Yes, I love for my house (and life) to be neat and tidy and clean. It makes me feel better even on the worst day.
Thank you and me too. It is so good to rest at night and not lay there wishing for sleep or time to get up. That also made for some super long days as I was a walking zombie.
I probably didn't mention it, but will see my oncologist every 3 months for next 2 years then every 6 months for 3 more. My next visit is in early June. I don't recall the exact date. I am sending my thoughts and prayers to you on your upcoming visit.
I hope it is okay that I referred to you as a friend, because I feel like you are.
Ps. I am sure you are nervous. This whole ordeal is scary. I don't know about you, but I like to be in charge. This ordeal has knocked me off feet in more ways than one.
@cmb2022. Yes, there are days I feel alone too. I'm glad to hear you are getting better sleep.

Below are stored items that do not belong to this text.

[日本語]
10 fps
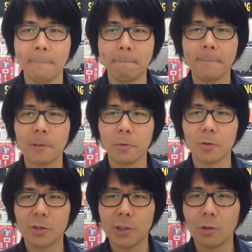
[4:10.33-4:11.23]
もっと
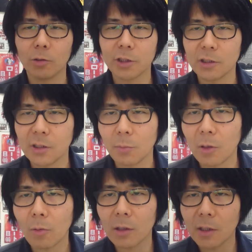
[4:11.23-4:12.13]
もっといろいろ知って
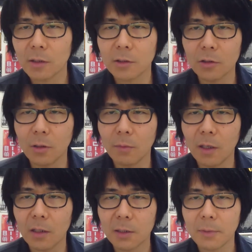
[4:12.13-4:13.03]
もらおうかなっていうのも
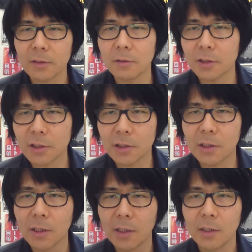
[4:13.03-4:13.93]
ありますし、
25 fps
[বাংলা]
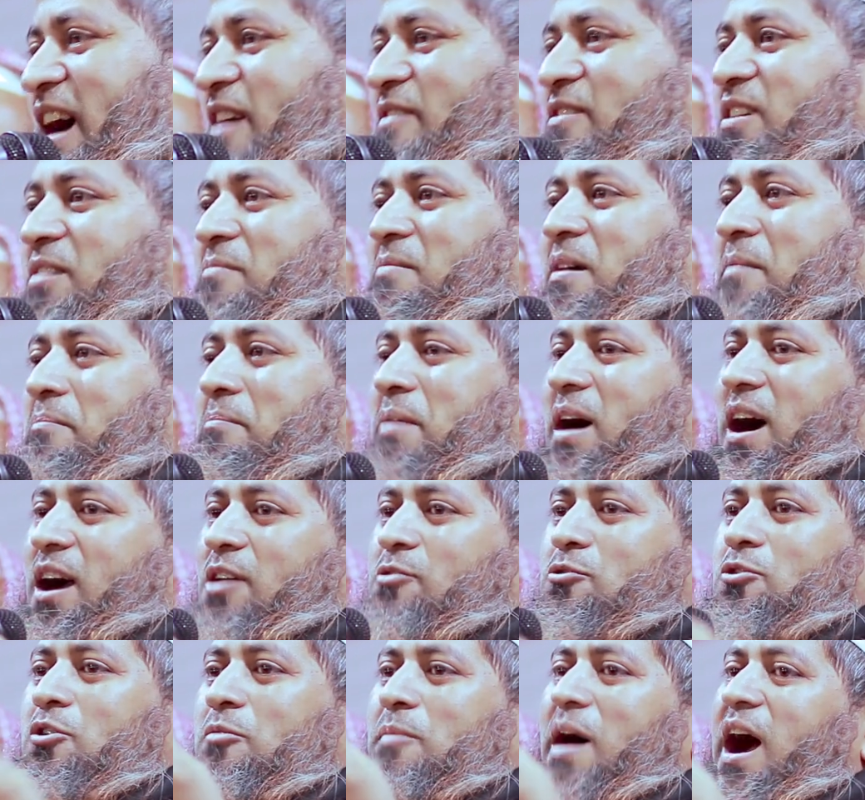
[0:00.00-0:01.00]
আমার বাবা
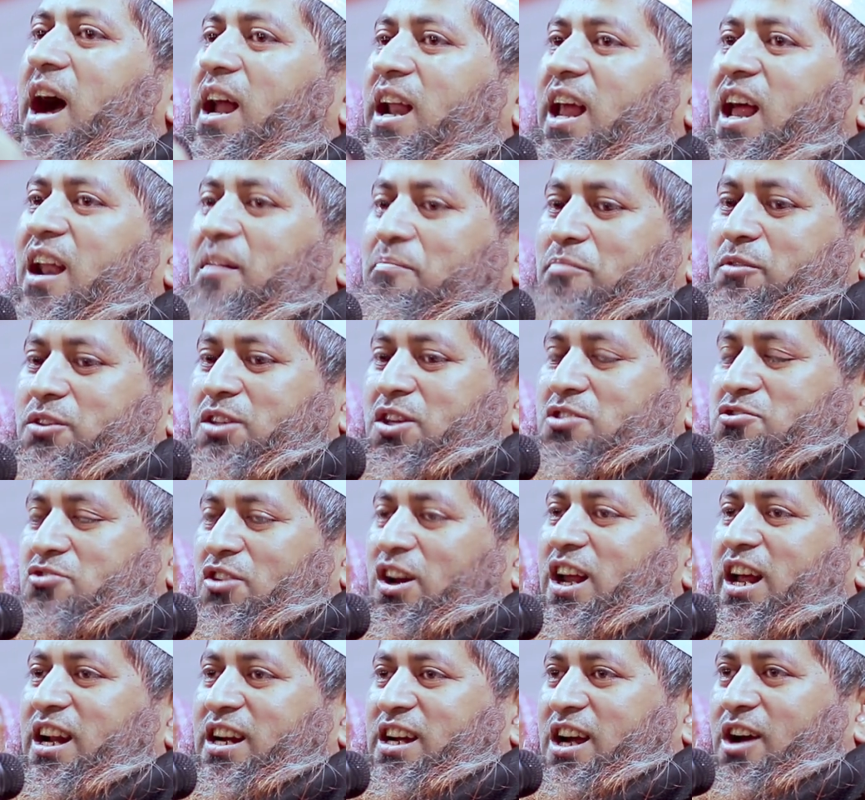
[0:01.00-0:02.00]
খুব হালাল পথে
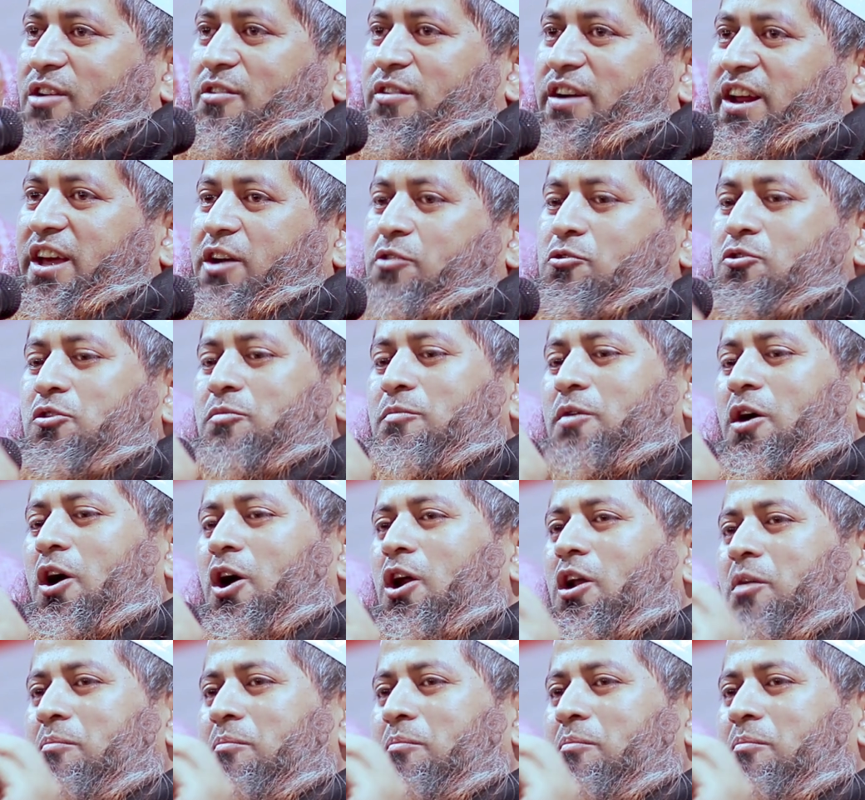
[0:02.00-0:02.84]
চলার কারণে খুব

Yesterday I received a phone call from Mayo Clinic. I couldn't answer the phone right away but when I saw the area code and realized it was Mayo I became very nervous and couldn't concentrate until I listened to the message. It was a phone call to change an appointment. I became anxious because it was late October last year when I got the phone call about the recurrence. While I'm grateful that I have good health insurance that allows me to to be seen at Mayo and for all the care I have received it doesn't mediate the anxiety I feel about being a cancer survivor. The anxiety is there and I continue to work on acceptance. There is a saying that is meaningful to me. "When you argue with reality, you lose.." Are you familiar with radical acceptance? That's what I mean by acceptance. Not that I'm giving up or hopelessness sort of acceptance. It's a way to view reality for what it is, not that I have to like it or agree with it, but not fighting with it. It's a challenge for me because like you I"m a take charge person. I can help to direct my cancer care but I can't take charge of reality.
Your cancer survivorship plan is like mine. Every 3 months for 2 years and then every 6 months for the next 3 years. My take charge personality means that I will show up at all of my appointments and do whatever the cancer care team advises. Your next appointment is not long after mine so I'll be sending you positive energy now and as the appointment time comes closer.

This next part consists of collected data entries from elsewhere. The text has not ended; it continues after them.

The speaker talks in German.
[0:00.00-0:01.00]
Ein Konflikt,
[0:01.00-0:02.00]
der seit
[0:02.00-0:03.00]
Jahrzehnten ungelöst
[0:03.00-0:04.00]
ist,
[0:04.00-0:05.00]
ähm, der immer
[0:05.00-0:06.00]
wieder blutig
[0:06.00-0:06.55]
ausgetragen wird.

And yes, of course it's okay that you refer to me as a friend. I feel the same about you as we are partners in this cancer thing and have shared so much here.
@naturegirl5 , For me it is hard to share my feelings with my friends and family. While they are supportive, they don't seem to grasp that it wasn't just surgery, recovery and done. If I am honest I never realized that prior to my diagnosis either. I don't want to dwell on this, but it is hard not to
I understand your anxiousness from the phone call. I have always been nervous and anxious at medical appointments and I really don't know why.

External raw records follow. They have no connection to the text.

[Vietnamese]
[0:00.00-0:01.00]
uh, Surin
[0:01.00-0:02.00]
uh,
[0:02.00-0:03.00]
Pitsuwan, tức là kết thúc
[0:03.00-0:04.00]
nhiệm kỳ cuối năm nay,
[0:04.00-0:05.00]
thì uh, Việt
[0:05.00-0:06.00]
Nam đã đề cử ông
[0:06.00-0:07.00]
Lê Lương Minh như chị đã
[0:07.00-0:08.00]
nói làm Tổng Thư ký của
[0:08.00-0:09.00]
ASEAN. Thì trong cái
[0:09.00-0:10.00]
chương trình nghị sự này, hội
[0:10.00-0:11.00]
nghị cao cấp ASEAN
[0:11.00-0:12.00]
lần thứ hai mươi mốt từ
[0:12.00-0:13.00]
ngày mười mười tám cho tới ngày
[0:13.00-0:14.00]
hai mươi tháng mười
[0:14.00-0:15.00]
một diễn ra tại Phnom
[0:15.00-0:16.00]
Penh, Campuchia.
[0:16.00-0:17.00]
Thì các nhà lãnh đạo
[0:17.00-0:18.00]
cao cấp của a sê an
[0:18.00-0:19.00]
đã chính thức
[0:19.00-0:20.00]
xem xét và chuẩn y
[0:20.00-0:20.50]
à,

I was not familiar with "radical acceptance", but that is a fair way to look at the reality. Life is so confusing and down right hard isn't it?
I will do as my doctors' advise too. I had always been healthy prior to this and hadn't required a lot of follow up and frankly tried to avoid unnecessary visits but definitely went when I needed to.
Thank you for sending positive energy for my appointment. I will be honest I am nervous about it. I meant to ask,, but was preoccupied as we covered many issues in just a short period of time. I feel less anxious with these things if I know ahead of time what to expect.
Thank you for being so supportive. I can't imagine how many lives you have changed! I know how grateful I am to have connected here.